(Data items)
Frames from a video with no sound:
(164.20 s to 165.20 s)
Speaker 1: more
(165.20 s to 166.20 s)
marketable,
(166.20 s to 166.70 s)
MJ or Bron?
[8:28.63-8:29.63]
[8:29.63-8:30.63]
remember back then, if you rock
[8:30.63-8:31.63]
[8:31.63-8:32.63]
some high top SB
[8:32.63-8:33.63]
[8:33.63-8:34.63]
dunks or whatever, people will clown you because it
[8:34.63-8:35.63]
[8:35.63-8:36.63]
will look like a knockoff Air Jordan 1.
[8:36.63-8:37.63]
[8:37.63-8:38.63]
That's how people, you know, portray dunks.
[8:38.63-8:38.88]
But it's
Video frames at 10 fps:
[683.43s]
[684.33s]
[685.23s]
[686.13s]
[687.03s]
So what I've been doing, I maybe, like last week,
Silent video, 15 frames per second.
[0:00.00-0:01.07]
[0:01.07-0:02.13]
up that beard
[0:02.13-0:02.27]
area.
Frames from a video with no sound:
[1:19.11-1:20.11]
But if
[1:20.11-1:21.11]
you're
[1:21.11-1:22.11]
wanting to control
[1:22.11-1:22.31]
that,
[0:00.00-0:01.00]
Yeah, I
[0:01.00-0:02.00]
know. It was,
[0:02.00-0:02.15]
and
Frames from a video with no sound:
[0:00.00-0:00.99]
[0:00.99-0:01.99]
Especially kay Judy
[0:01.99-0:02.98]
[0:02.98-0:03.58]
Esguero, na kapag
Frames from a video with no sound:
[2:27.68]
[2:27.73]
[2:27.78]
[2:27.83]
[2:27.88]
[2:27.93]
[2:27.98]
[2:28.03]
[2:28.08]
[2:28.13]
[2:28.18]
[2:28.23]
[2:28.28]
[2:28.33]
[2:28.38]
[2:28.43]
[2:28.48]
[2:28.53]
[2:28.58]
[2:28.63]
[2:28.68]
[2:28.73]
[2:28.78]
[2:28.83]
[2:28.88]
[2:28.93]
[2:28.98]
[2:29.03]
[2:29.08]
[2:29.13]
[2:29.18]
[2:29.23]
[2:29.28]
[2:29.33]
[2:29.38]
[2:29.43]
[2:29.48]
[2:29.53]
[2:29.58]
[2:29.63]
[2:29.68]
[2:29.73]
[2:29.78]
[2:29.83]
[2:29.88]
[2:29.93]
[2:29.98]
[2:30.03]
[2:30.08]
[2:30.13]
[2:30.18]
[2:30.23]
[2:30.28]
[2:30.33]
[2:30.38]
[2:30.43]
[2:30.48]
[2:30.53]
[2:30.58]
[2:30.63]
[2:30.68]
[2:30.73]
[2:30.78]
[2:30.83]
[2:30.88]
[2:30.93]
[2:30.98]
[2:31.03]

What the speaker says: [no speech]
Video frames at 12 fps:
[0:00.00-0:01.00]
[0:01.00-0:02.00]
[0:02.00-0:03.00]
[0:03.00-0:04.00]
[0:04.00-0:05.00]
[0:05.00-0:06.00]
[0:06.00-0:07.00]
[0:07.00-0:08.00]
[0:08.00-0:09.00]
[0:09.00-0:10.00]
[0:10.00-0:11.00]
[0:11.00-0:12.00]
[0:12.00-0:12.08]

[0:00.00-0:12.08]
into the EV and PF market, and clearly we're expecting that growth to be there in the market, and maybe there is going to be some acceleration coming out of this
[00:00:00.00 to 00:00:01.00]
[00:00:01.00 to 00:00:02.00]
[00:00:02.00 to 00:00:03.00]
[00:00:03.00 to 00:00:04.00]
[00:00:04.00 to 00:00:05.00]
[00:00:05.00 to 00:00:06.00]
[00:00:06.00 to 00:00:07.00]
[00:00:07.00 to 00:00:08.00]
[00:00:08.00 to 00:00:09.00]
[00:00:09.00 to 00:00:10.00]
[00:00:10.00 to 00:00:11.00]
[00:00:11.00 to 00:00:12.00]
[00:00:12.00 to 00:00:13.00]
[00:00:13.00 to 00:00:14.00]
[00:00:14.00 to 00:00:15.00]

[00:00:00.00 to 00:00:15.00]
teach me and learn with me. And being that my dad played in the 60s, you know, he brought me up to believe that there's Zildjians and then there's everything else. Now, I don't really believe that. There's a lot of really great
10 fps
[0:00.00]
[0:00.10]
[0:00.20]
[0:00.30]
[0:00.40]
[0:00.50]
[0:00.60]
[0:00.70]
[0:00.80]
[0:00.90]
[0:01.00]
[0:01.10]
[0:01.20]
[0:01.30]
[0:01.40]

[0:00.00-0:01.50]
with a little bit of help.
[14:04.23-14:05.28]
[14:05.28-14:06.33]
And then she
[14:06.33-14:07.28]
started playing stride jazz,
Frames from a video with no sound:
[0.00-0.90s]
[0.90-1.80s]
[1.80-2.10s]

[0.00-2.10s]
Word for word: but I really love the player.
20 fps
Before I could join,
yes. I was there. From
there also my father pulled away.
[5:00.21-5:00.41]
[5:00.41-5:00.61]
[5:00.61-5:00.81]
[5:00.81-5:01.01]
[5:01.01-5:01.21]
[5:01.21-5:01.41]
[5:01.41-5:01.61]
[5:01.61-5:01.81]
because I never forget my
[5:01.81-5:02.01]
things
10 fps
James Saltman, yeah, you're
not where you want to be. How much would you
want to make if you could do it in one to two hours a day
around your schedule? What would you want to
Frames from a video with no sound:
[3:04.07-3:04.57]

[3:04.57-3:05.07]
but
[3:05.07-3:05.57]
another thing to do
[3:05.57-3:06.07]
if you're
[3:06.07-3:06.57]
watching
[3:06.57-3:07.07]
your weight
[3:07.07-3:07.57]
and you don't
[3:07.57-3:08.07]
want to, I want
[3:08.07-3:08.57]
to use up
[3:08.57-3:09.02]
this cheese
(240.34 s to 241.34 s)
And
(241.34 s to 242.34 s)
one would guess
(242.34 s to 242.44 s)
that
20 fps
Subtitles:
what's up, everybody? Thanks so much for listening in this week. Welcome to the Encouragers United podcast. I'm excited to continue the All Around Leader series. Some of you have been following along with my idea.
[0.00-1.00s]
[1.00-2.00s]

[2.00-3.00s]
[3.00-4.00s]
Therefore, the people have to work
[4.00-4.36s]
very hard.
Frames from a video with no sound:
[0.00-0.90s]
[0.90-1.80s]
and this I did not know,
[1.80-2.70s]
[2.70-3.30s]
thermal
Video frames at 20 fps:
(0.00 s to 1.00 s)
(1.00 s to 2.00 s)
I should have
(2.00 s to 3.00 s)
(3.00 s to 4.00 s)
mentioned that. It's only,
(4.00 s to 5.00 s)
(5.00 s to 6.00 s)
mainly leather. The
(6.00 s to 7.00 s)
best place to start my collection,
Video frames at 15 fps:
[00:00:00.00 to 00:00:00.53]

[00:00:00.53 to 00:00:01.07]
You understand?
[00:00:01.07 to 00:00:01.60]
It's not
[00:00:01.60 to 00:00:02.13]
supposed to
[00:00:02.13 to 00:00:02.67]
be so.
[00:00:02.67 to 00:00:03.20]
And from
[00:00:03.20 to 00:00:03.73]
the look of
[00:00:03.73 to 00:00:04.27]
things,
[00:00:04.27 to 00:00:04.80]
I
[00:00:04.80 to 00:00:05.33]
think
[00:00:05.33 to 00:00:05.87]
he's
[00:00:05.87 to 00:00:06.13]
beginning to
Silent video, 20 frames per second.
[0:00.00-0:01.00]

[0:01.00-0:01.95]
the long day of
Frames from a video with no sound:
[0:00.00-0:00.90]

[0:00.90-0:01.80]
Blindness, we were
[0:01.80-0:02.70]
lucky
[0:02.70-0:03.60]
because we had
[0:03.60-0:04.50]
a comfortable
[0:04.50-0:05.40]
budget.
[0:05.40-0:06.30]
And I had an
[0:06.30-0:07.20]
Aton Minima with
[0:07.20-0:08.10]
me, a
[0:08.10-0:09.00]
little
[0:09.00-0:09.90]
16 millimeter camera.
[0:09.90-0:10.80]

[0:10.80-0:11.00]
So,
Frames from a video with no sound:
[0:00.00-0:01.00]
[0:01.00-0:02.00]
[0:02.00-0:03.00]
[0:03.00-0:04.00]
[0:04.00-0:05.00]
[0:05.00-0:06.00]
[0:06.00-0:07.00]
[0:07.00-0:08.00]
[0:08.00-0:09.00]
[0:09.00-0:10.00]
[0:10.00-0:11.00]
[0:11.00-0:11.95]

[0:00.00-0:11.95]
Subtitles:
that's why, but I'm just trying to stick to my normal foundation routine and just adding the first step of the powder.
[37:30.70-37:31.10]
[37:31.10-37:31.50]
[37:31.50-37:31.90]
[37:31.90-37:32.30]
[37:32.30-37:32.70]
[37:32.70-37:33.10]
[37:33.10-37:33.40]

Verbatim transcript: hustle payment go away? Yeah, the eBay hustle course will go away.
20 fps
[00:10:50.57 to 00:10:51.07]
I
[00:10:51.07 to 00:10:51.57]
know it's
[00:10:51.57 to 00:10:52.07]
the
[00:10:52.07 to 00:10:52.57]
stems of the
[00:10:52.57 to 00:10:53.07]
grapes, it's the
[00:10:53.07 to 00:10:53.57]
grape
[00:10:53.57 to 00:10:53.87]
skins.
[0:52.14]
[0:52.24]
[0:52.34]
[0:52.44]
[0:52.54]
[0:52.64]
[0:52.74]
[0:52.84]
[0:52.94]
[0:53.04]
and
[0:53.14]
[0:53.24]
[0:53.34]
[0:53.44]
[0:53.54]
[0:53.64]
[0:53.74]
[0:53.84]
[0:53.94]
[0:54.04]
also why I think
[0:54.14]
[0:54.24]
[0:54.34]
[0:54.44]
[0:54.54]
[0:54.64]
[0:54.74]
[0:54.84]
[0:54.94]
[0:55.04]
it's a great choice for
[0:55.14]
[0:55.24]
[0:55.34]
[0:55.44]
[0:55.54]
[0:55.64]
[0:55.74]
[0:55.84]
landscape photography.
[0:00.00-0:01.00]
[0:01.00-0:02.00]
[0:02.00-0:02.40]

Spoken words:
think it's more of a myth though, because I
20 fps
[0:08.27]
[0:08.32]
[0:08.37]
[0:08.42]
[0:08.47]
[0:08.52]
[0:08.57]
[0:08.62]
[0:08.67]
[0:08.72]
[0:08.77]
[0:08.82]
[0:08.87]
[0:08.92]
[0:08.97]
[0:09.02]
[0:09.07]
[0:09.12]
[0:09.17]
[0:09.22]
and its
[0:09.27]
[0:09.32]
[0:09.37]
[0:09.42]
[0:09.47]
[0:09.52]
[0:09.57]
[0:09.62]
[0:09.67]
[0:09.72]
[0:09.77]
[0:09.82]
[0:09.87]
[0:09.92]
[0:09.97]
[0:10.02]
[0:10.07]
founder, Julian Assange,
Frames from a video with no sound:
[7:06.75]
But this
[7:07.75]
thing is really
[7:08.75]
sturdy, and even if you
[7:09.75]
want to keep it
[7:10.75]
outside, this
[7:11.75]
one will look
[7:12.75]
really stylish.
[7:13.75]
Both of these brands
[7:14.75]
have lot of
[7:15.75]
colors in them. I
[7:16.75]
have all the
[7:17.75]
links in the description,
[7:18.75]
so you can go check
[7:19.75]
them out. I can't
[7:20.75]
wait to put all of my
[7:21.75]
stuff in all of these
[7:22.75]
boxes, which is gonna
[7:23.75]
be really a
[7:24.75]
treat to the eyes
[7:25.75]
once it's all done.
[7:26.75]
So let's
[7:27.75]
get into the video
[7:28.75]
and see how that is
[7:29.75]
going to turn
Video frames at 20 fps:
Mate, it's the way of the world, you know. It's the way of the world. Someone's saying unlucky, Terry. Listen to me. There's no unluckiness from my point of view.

#### YOUR OBJECTIVE
Scan the data for lines containing "Silent" and copy all of them.

#### REPLY
Silent video, 15 frames per second.
Silent video, 20 frames per second.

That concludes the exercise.